▶ Exercise details
Copy every entry below exactly as it appears, leaving out the images.

▶ Records provided
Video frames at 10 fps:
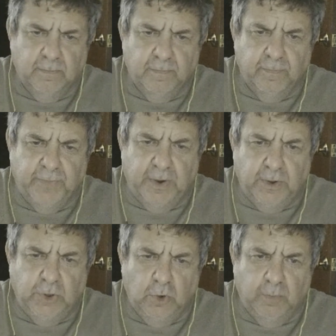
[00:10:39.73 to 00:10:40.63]
They're
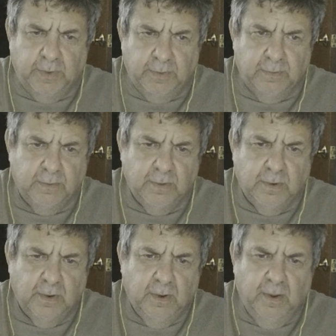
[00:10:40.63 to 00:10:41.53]
human.
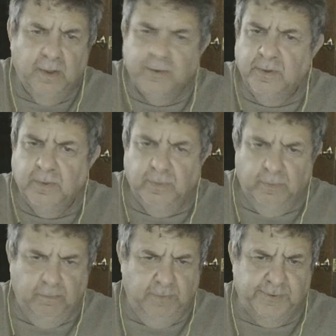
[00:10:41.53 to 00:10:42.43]

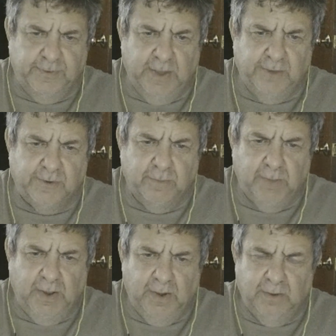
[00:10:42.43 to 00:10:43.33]
Mistakes are
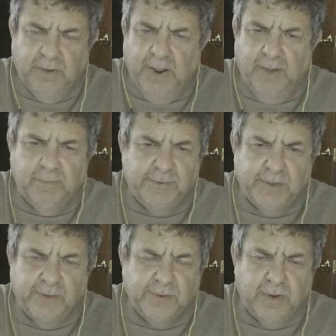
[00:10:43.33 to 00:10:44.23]
made, and
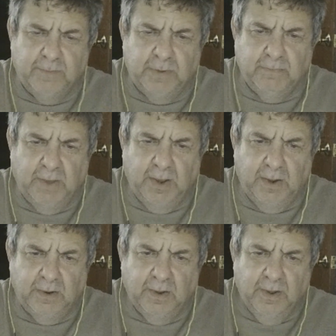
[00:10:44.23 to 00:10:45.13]
mistakes are going to be made.
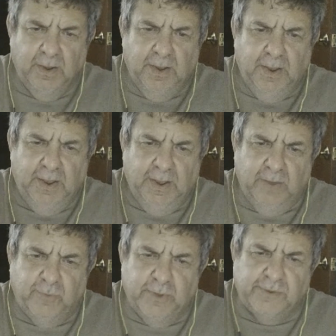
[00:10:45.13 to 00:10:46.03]
If
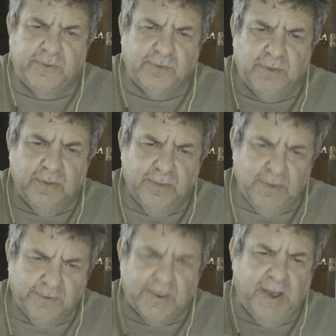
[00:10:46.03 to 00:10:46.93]
this
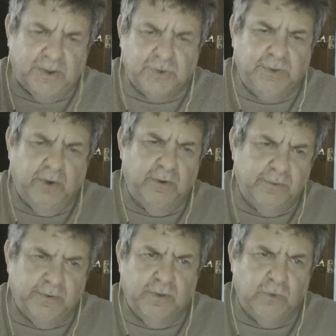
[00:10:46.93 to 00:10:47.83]
actually turns
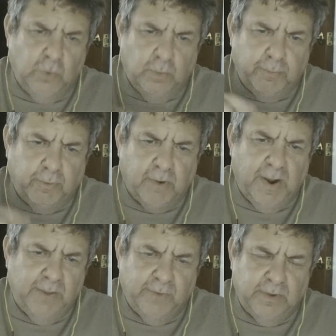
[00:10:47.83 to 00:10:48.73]
into a
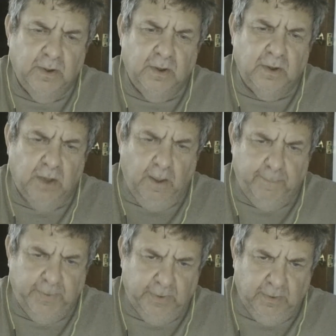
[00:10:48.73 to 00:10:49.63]
private
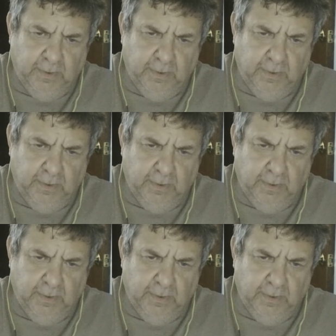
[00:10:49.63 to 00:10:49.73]
company,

▶ Response to the exercise
Video frames at 10 fps:
[00:10:39.73 to 00:10:40.63]
They're
[00:10:40.63 to 00:10:41.53]
human.
[00:10:41.53 to 00:10:42.43]

[00:10:42.43 to 00:10:43.33]
Mistakes are
[00:10:43.33 to 00:10:44.23]
made, and
[00:10:44.23 to 00:10:45.13]
mistakes are going to be made.
[00:10:45.13 to 00:10:46.03]
If
[00:10:46.03 to 00:10:46.93]
this
[00:10:46.93 to 00:10:47.83]
actually turns
[00:10:47.83 to 00:10:48.73]
into a
[00:10:48.73 to 00:10:49.63]
private
[00:10:49.63 to 00:10:49.73]
company,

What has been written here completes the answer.